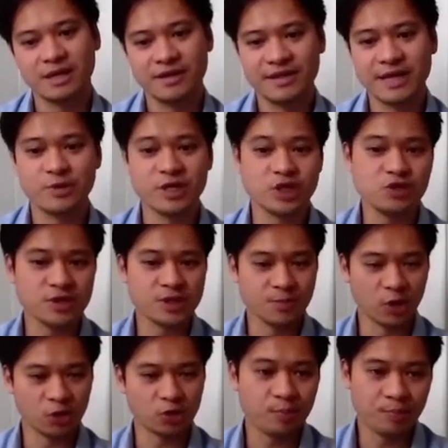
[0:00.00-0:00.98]
Then we choose a
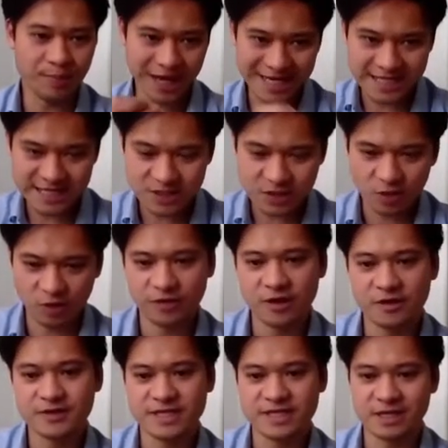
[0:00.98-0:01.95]
model based on
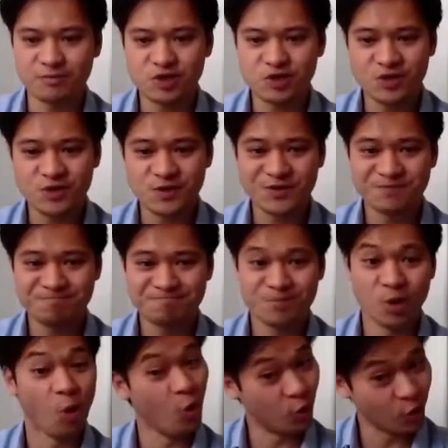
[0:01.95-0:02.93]
those assumptions
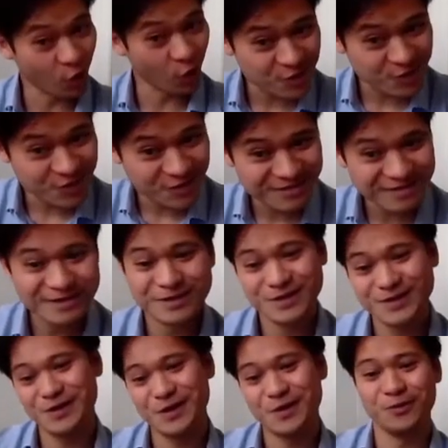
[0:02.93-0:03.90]
or not.
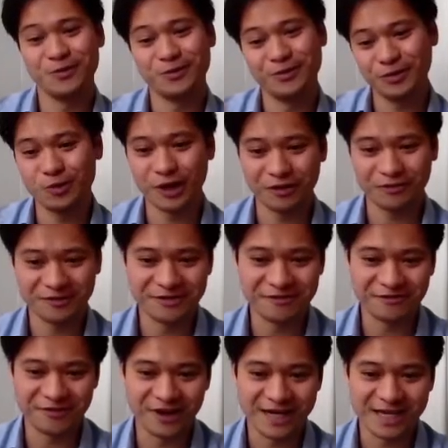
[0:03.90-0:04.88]
So quite often in
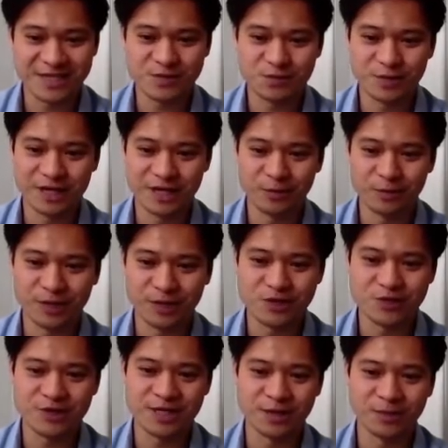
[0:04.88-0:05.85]
finance, we're
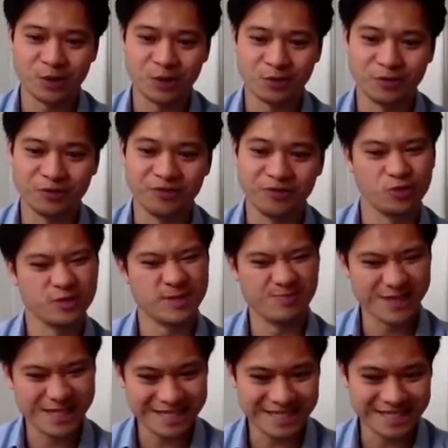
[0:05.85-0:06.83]
choosing a model for
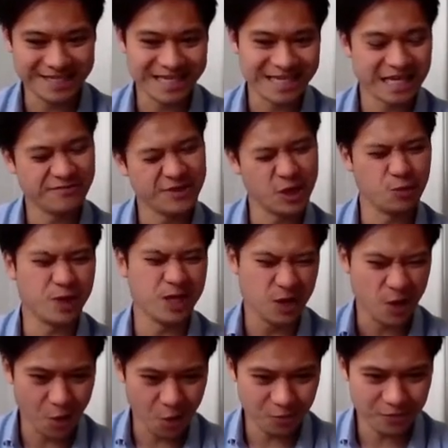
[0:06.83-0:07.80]
simplicity, even though we
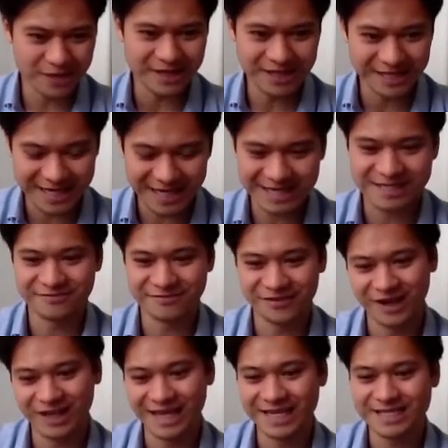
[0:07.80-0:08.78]
know that the data
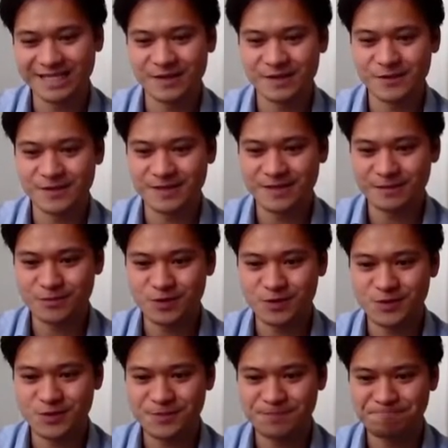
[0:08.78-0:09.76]
violates those
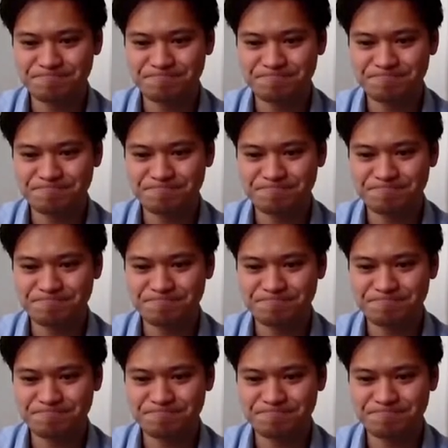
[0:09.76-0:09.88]
assumptions.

** Work task **
Return the entries above exactly, skipping any images.

** Written solution **
[0:00.00-0:00.98]
Then we choose a
[0:00.98-0:01.95]
model based on
[0:01.95-0:02.93]
those assumptions
[0:02.93-0:03.90]
or not.
[0:03.90-0:04.88]
So quite often in
[0:04.88-0:05.85]
finance, we're
[0:05.85-0:06.83]
choosing a model for
[0:06.83-0:07.80]
simplicity, even though we
[0:07.80-0:08.78]
know that the data
[0:08.78-0:09.76]
violates those
[0:09.76-0:09.88]
assumptions.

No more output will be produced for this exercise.